YOUR TASK
Among the entries below, retype exactly the lines starting with the one with "[987.29-988.35s]" and going on through the one with "Transcript: smooth out", but not the pictures.
____________________
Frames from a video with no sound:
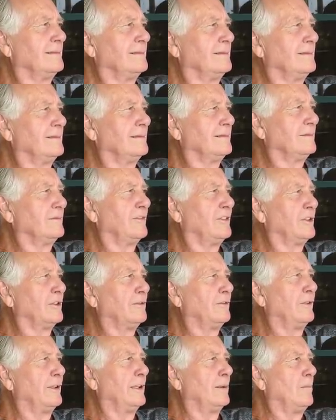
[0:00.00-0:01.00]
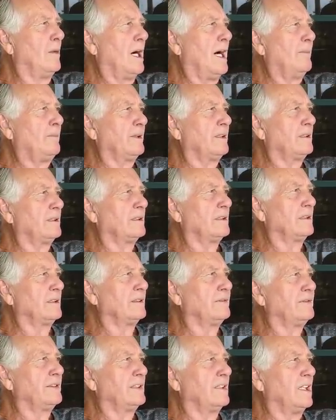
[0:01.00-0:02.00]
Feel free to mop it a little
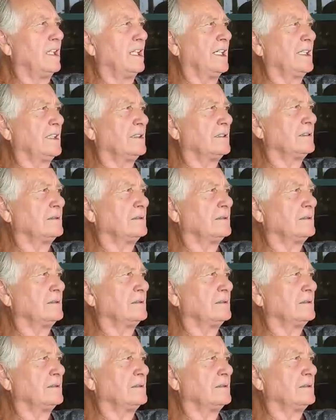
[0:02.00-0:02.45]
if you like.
____________________
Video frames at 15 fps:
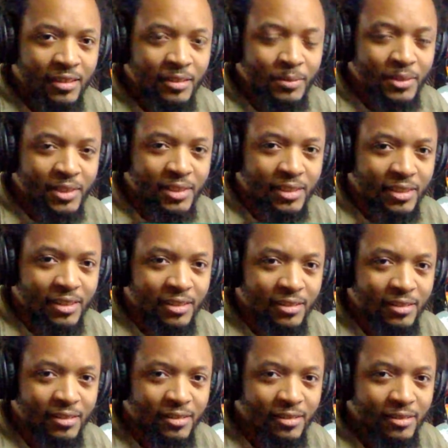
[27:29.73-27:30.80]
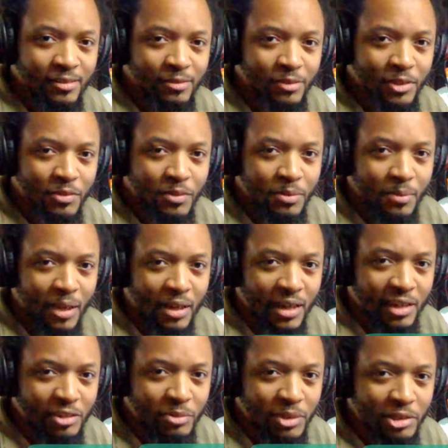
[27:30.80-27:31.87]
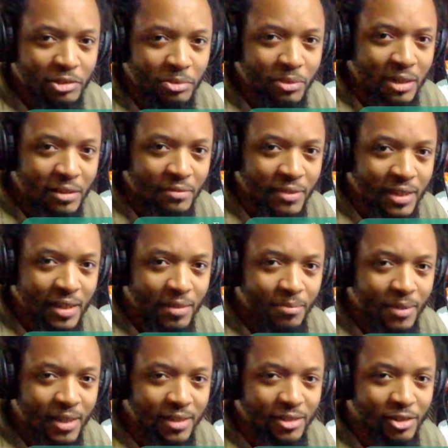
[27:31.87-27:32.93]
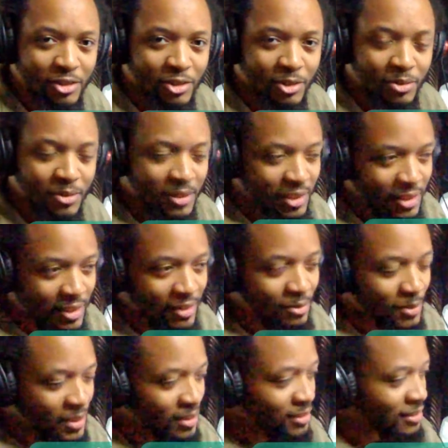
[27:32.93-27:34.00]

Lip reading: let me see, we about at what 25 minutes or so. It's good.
____________________
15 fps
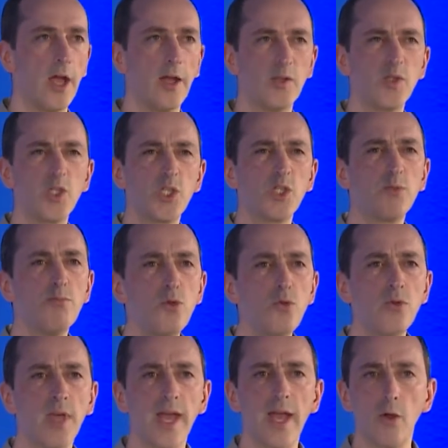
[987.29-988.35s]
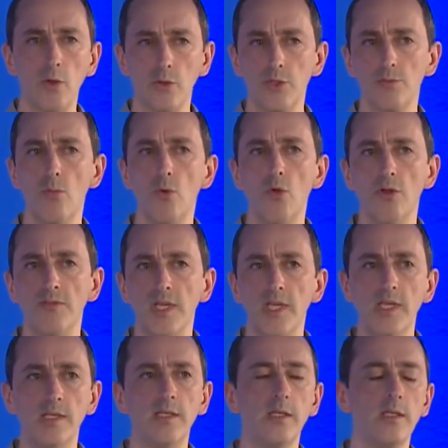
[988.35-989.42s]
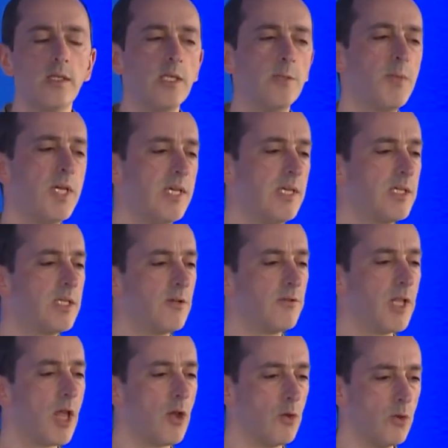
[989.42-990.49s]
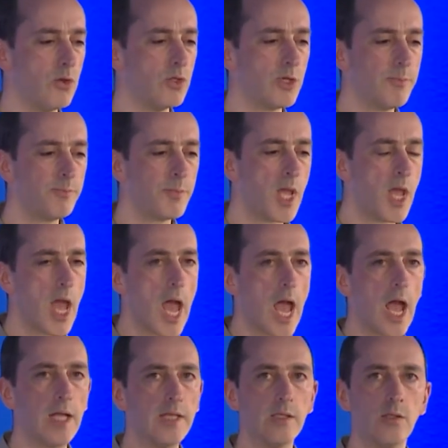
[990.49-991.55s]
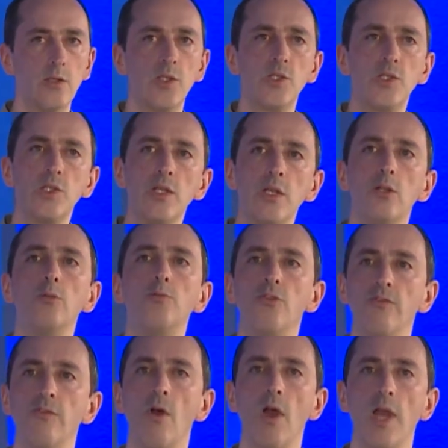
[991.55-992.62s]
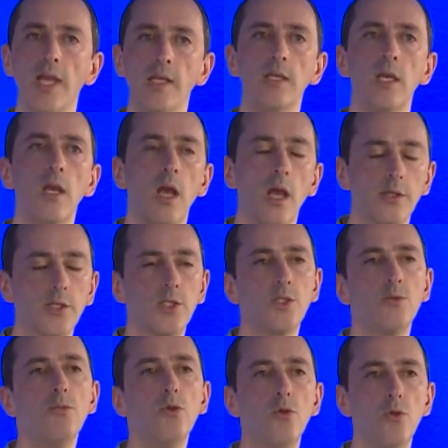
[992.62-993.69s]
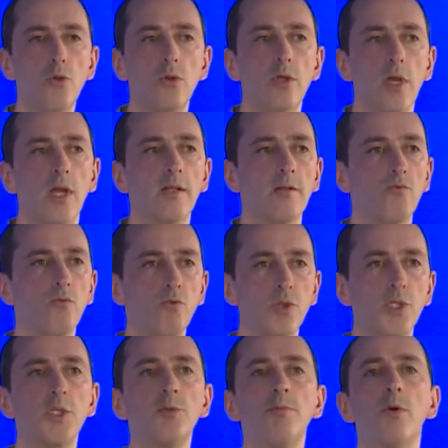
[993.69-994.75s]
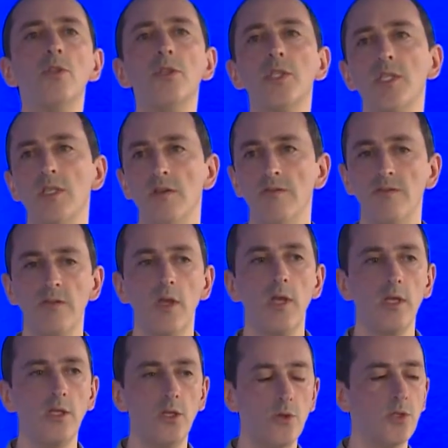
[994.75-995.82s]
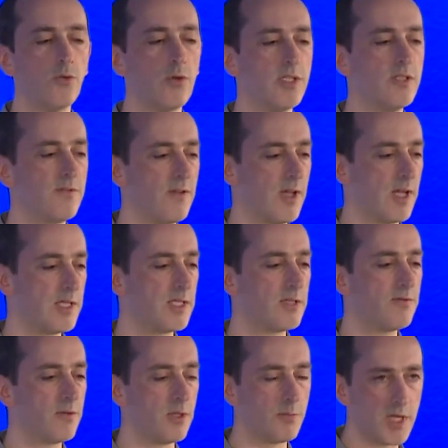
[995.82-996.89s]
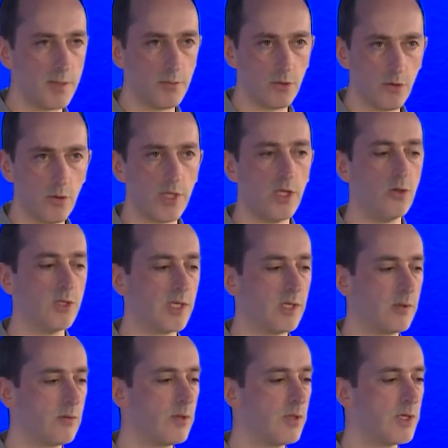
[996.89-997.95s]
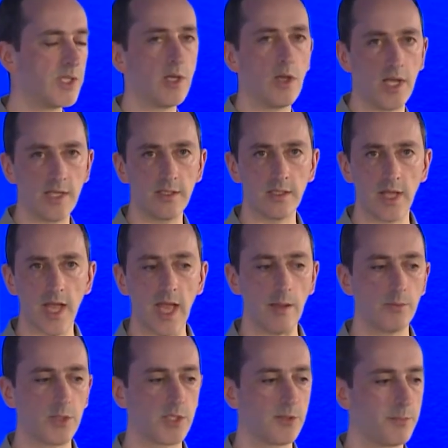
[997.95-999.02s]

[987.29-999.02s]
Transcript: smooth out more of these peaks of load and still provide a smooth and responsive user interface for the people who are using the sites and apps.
____________________
WRITTEN RESPONSE
[987.29-988.35s]
[988.35-989.42s]
[989.42-990.49s]
[990.49-991.55s]
[991.55-992.62s]
[992.62-993.69s]
[993.69-994.75s]
[994.75-995.82s]
[995.82-996.89s]
[996.89-997.95s]
[997.95-999.02s]

[987.29-999.02s]
Transcript: smooth out more of these peaks of load and still provide a smooth and responsive user interface for the people who are using the sites and apps.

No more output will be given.